Wedding Insurance – Simply put, it is an easy and affordable way (ranges $75.00-$235.00) to recoup some of your money due to well, almost anything unexpected. Good coverage can help reimburse you due to vendor bankruptcy, extreme weather, illness of a host or immediate family member, damage to special attire, stolen gifts and lost deposits to name a few. We like to recommend Markel Insurance but there are many options out there. Actual Claim Example from Markel: A venue went bankrupt 2 weeks before the insured’s event. Total Damaged paid out under Event Cancellation Coverage was just over $27,500.
Pay with Credit Cards – This varies greatly by bank of course but if a vendor or venue ghosts you (shame on them) with no warning and no refund you may have the option to report the purchase as fraud.
Work your Food and Beverage Minimum – This is a completely separate blog in the works BUT there are ways to protect yourself from attendee cancellations with your Catering contract. Basically, contract for a lower attendance than you actually expect, to allow for changes in guest travel plans. There is usually a percentage of adjustment also in the contract, so don’t go so low that you have to renegotiate when you get your final RSVPs. Again, have a very honest conversation with your caterer (or venue if they are providing food) so the agreement works for everyone. Or, ask your planner to take a look, of course! It’s their business, so of course, the initial catering quote will probably be that higher number. If you contract high and end up with less guests, no worries…everyone will get Filet Mignon, Premium Bar and Late Night Bites!
I know no one wants to be “that bride” or a groomzilla...

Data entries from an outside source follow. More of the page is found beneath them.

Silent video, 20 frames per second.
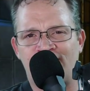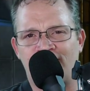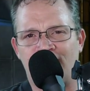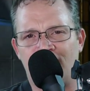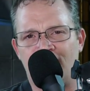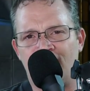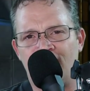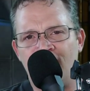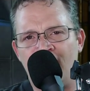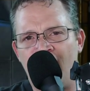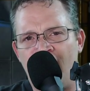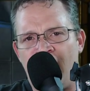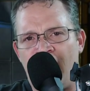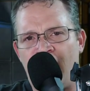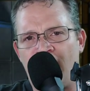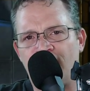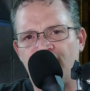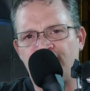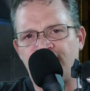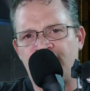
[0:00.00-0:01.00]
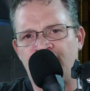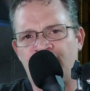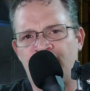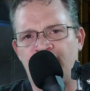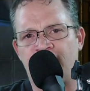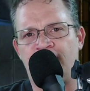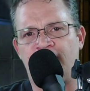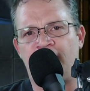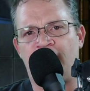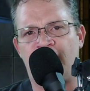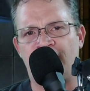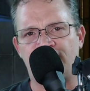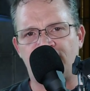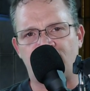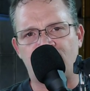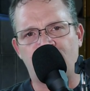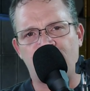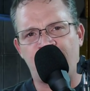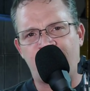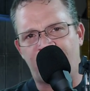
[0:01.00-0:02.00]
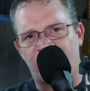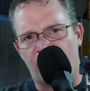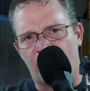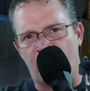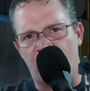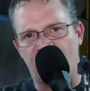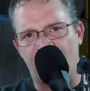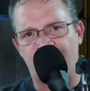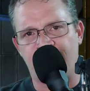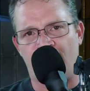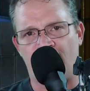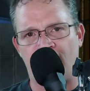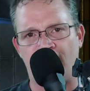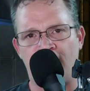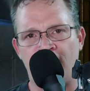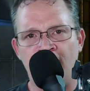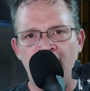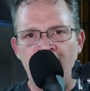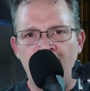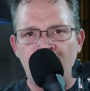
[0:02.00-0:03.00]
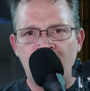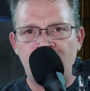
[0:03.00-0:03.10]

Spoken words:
So I was thinking, as a treat for all of y'all,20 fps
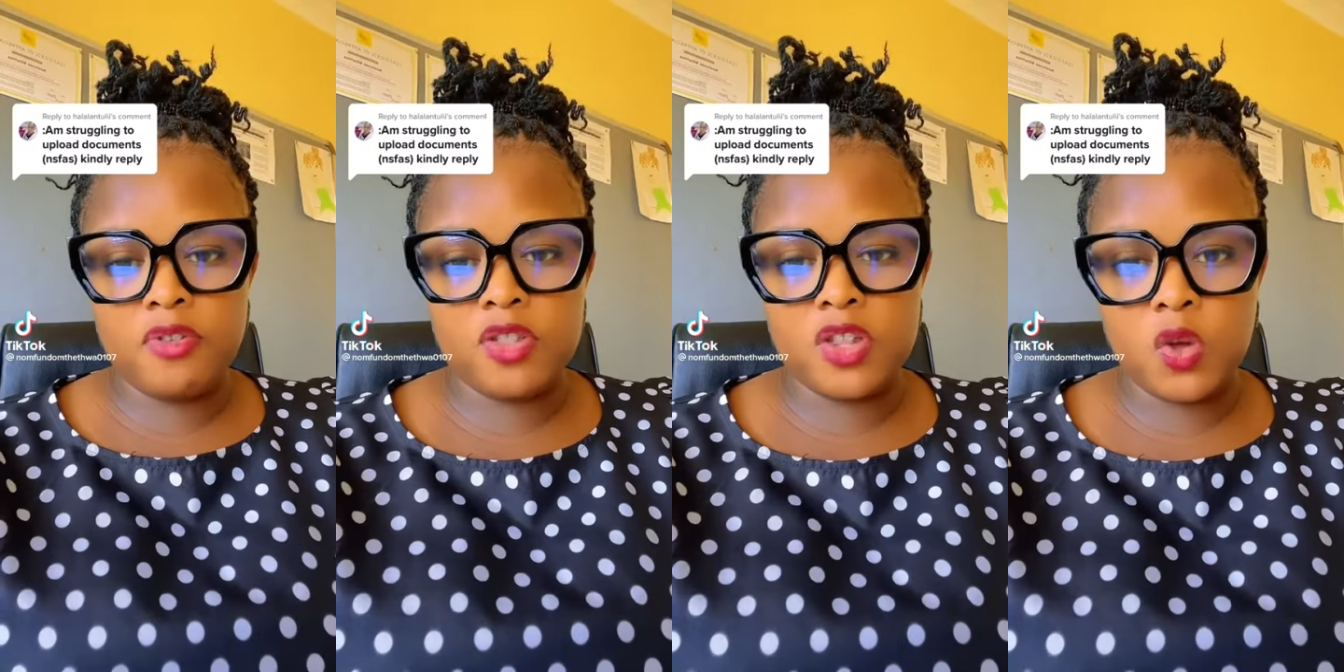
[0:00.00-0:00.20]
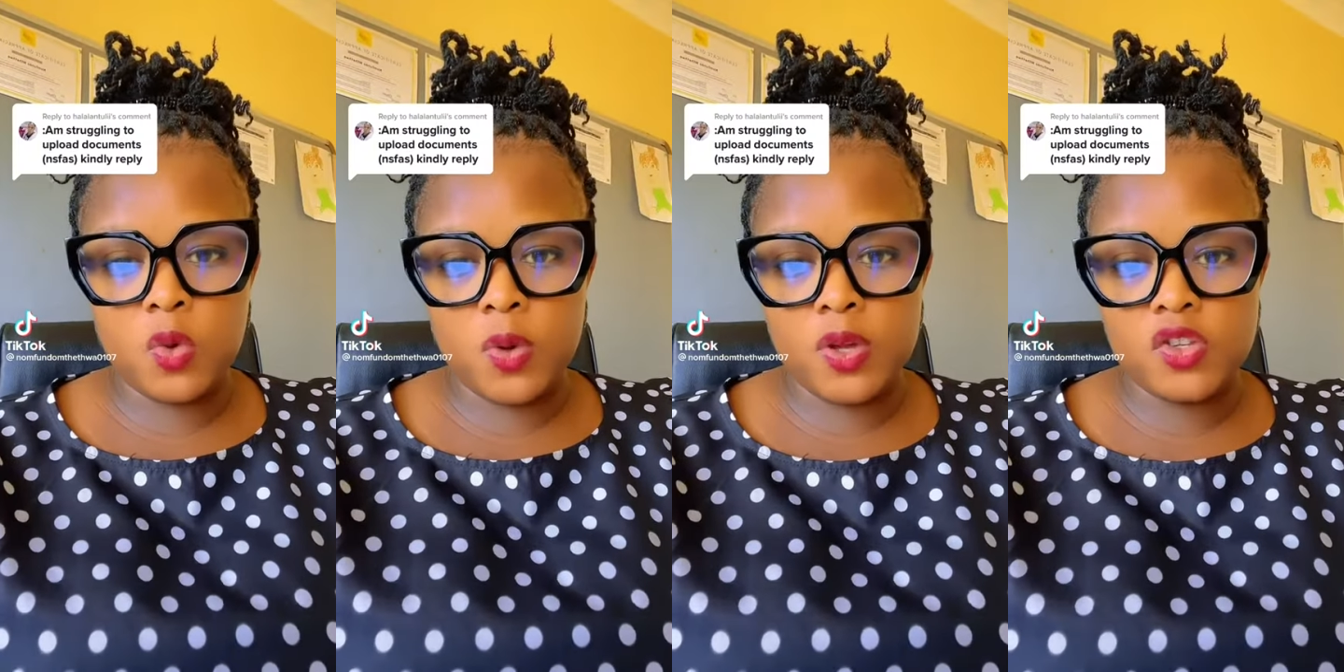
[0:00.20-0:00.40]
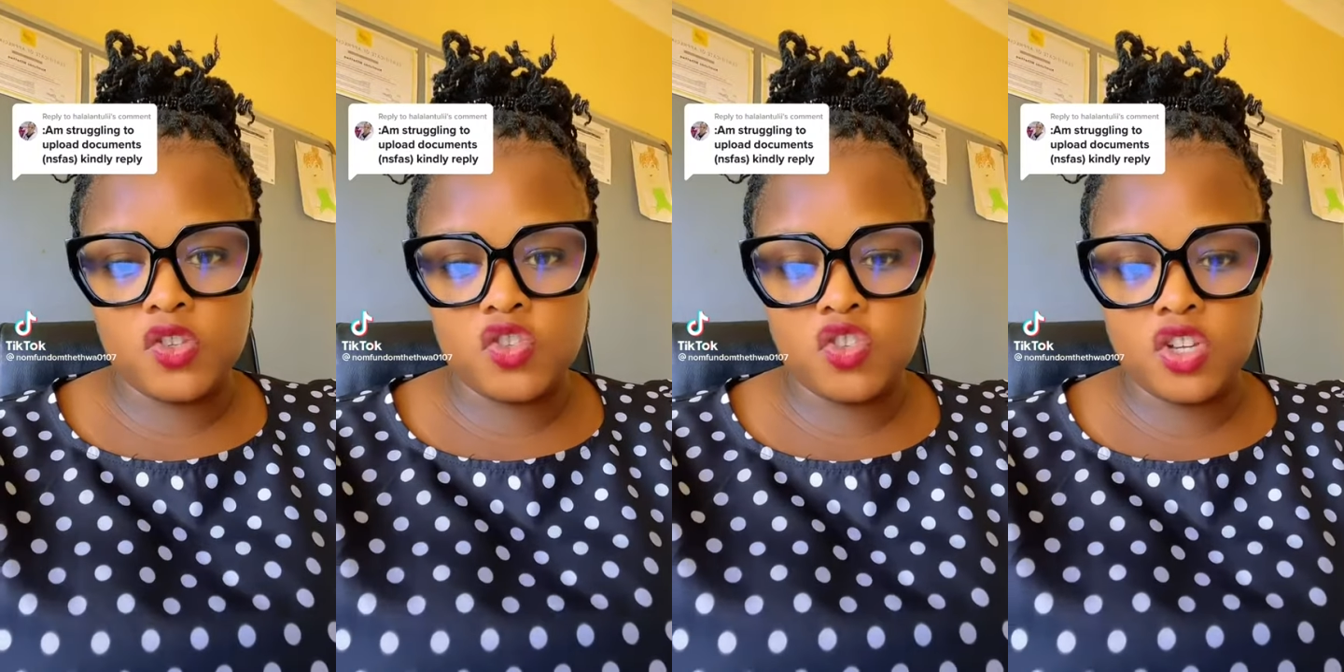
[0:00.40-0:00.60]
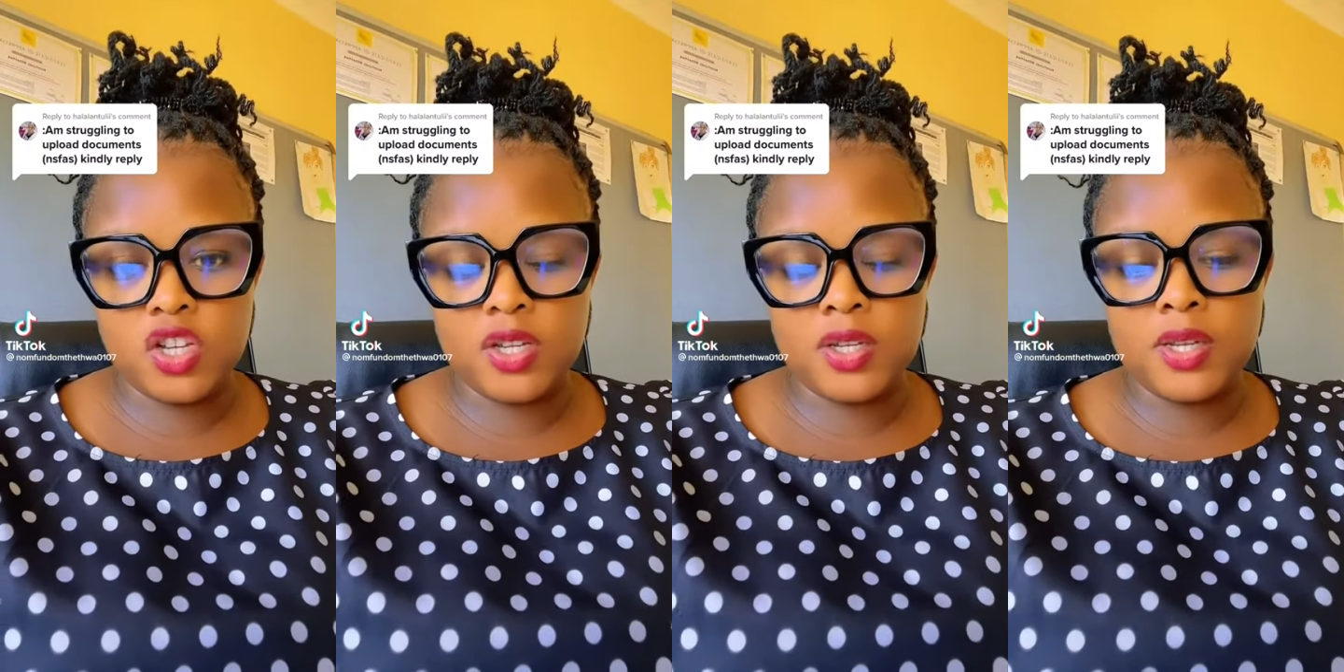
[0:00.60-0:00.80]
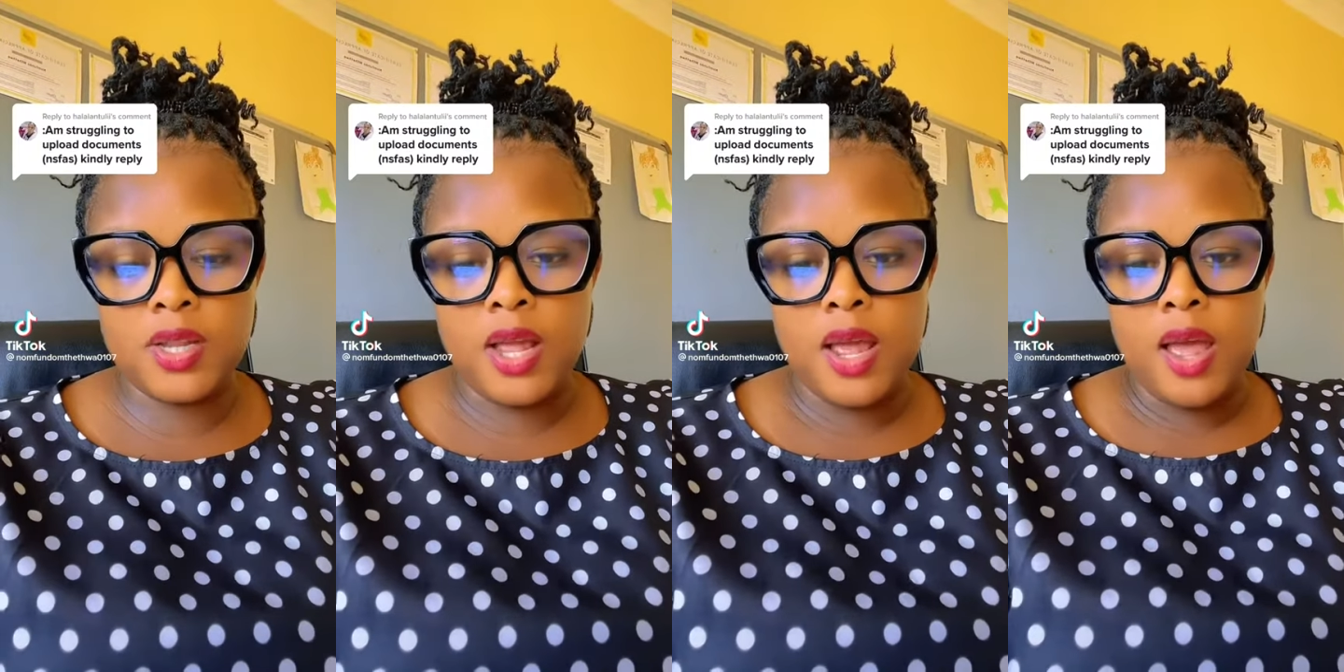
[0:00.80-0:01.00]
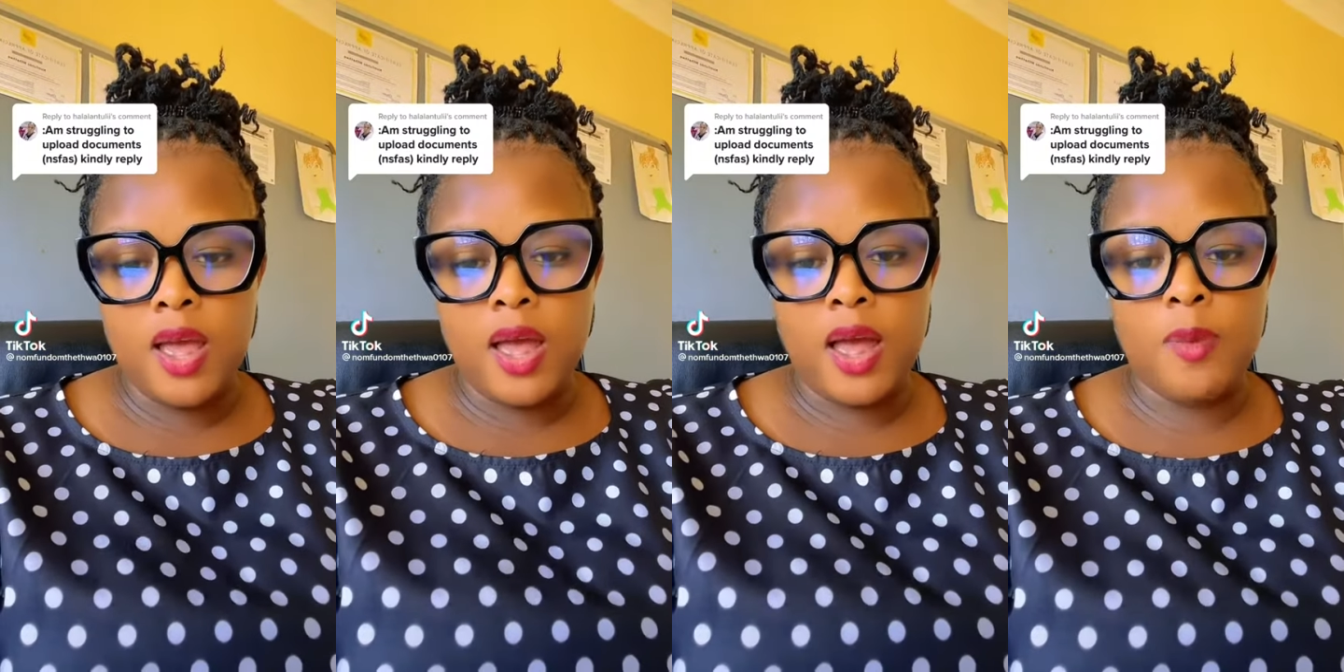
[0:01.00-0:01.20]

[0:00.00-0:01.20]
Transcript: for the question.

But as I mentioned before, there is nothing wrong with asking a lot of questions about a large investment you are making. The national average of almost $34,000.00 in the United Sates in 2019 according to The Knot’s 2019 Real Weddings Study. With that kind of cash, you can buy a brand new (nice) car or put a 20% down payment on a starter home!
And believe me, during our engagement, I was the one rolling my eyes when my husband asked our officiant what happens if he gets sick. A little wiser and more experienced now, I can’t imagine NOT asking those questions of your vendors. So, keep your head and get a plan together for these unpredictable times. Make sure you extensively interview your venues and vendors and remember to stay pleasant, understanding and flexible. Your hard work, planning and good attitude will go a long way!